Before diving in concrete case, some context you may concern,
- the demo wide_and_deep runs with cpu only while resnet require gpu to run;
- the default install script install paddle-operator under namespace paddle-system and watch paddlejob in this ns only;
And please make sure you are using the latest versions of crd and controller image or at least the consistent versions of the two.
Please check the log of controller if the creation was notified, if yes there must be some output as follows,
2021-08-03T03:00:56.056Z INFO controllers.PaddleJob Reconcile {"paddlejob": "paddle-system/resnet", "version": "37646098"}
if no, make sure your controller deployed with something like --namespace=paddle-system while your paddlejob is apply to other namespace.

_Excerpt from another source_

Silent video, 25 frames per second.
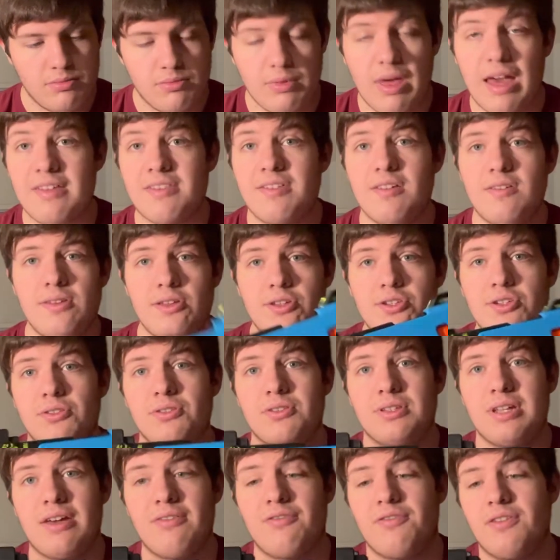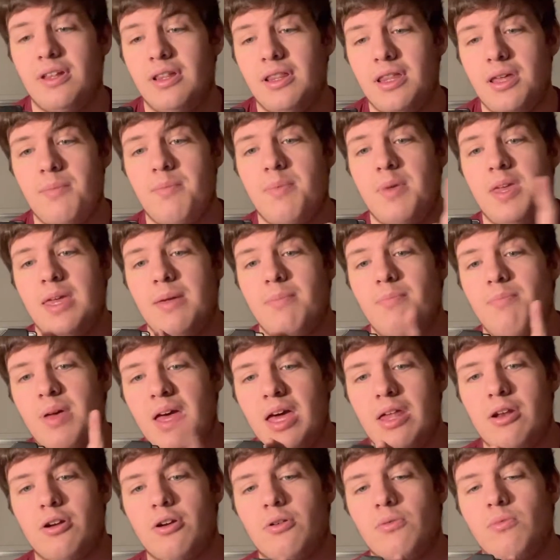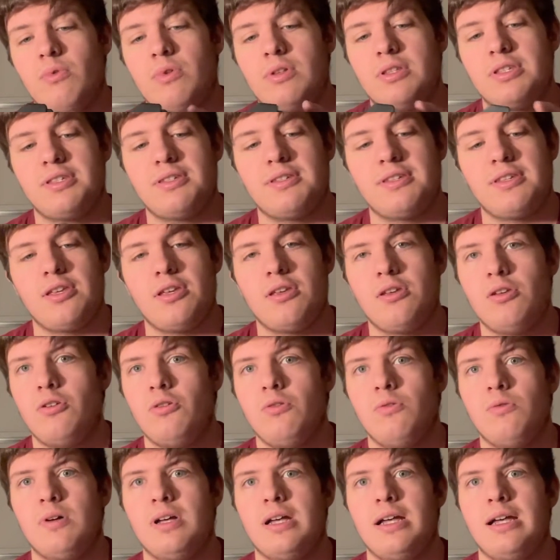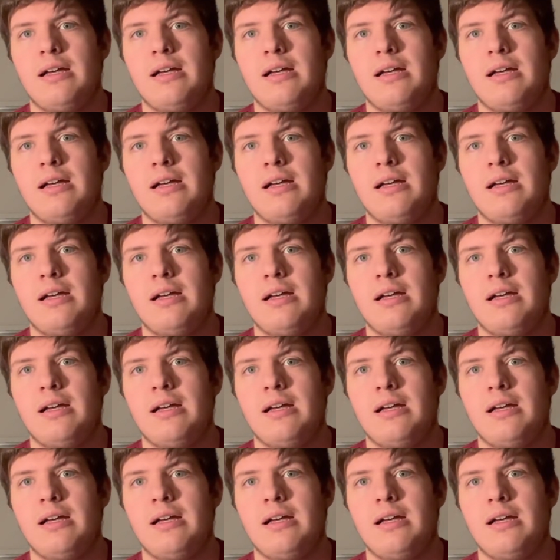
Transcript: I think these will definitely be better once you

After pods creation, it may in CreateContainerConfigError status as,
wide-ande-deep-ps-0 0/1 CreateContainerConfigError 0 3s
wide-ande-deep-worker-0 0/1 CreateContainerConfigError 0 3s
Hard to say it, but this error is shown as expected. Since paddle use configmap to exchange global information inter-pods at setup, the creation of configmap depend on the complete creation of ALL pods, the pods may shown temporarily in CreateContainerConfigError status. This status won't last long in most cases.
If the output of command shows as follows,
kubectl -n paddle-system get pdj
NAME STATUS MODE AGE
paddle-mnist
it may be caused by the incompatible versions of CRD adn controller image, try to update them to current version.

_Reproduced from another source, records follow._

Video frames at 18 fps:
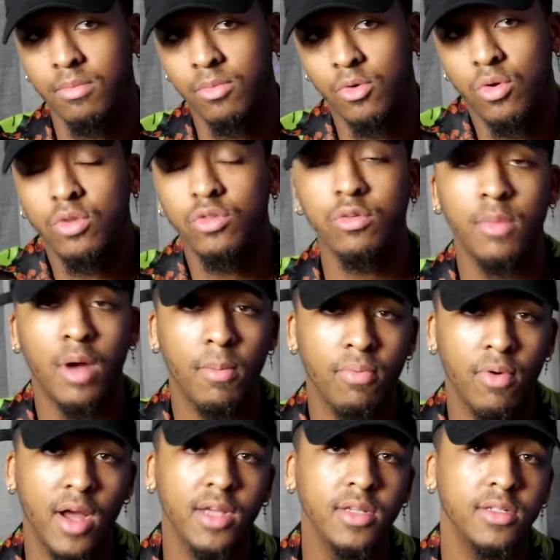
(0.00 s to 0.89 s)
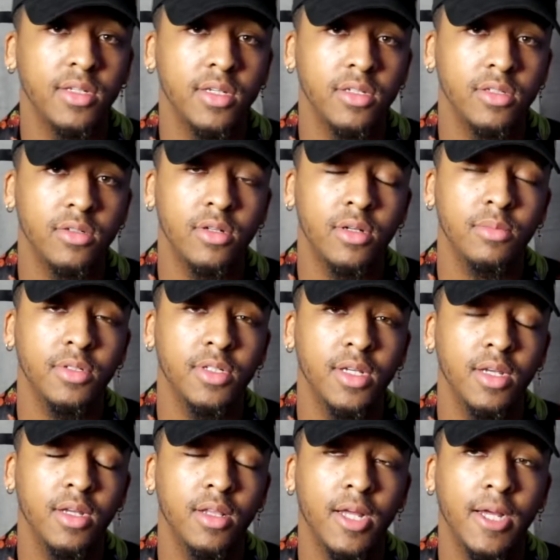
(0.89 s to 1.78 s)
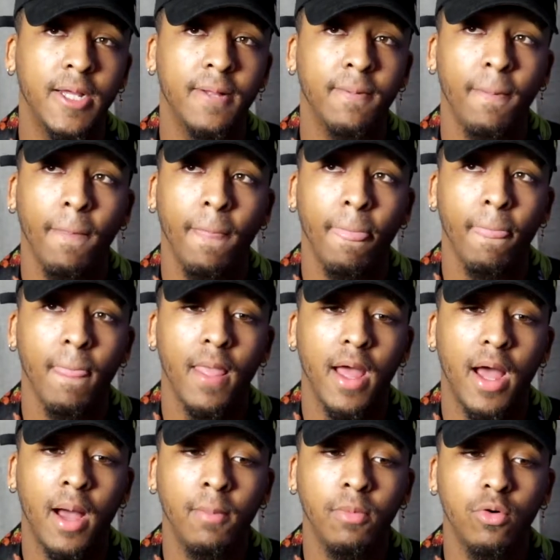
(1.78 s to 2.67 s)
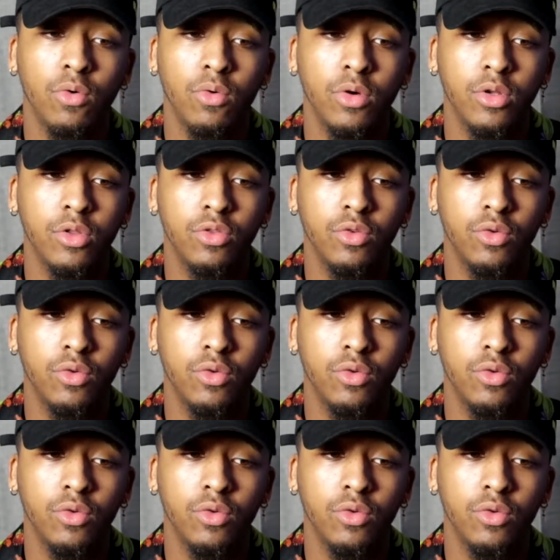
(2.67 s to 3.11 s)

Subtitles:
going through my process. You know what I'm saying? Like, I'm goingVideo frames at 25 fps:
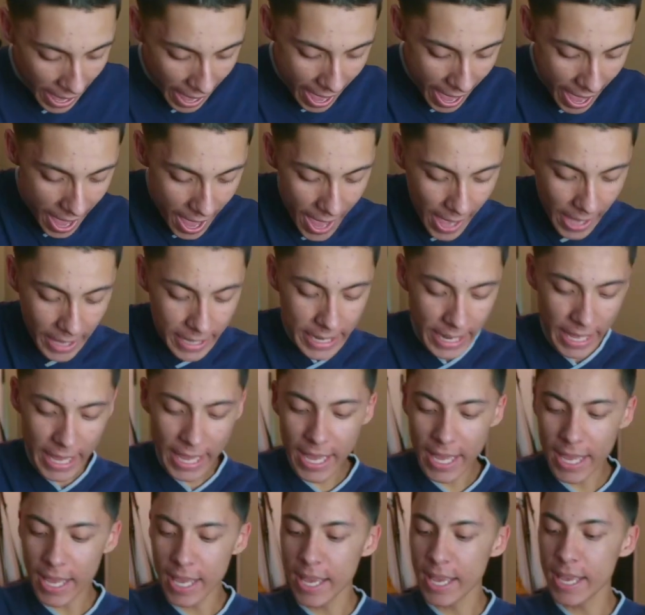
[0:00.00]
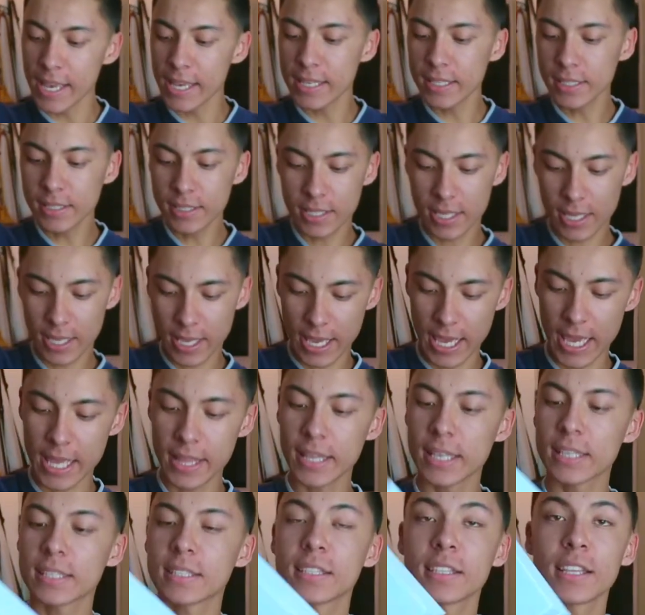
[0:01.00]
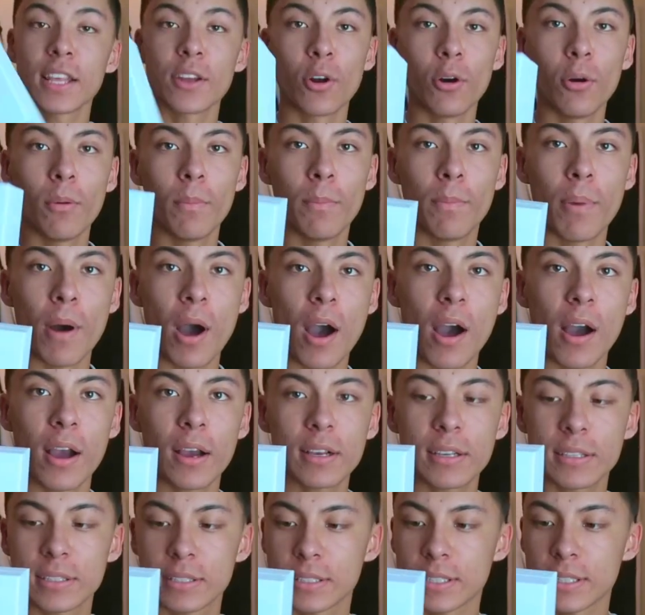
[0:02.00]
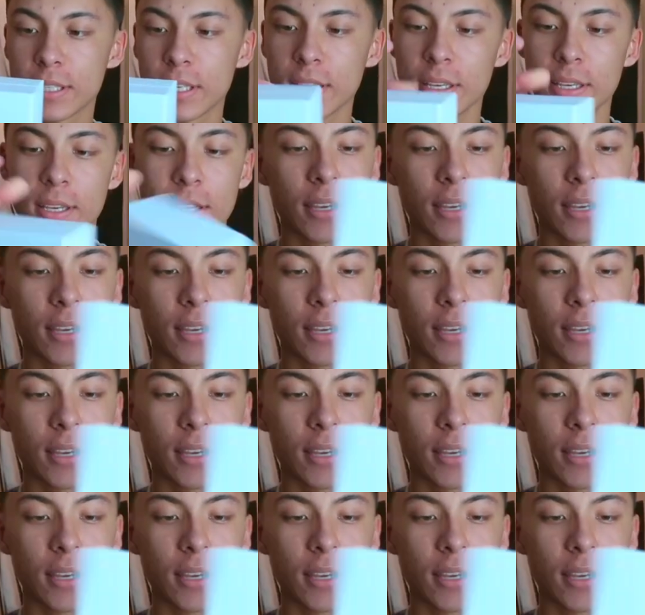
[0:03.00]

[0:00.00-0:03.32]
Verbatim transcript: And it is in this little box.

In resnet demo, you may see logs below,
----------- Configuration Arguments -----------
elastic_server: None
force: False
gpus: None
heter_worker_num: None
heter_workers:
host: None
http_port: None
ips: 127.0.0.1
job_id: None
log_dir: log
np: None
nproc_per_node: None
run_mode: None
scale: 0
server_num: None
servers:
training_script: train_fleet_dygraph_ckpt.local.py
training_script_args: []
worker_num: None
workers:
------------------------------------------------
Indeed, the information above are correct, it shows the args info in command line, while paddle-operator use environ as configuration.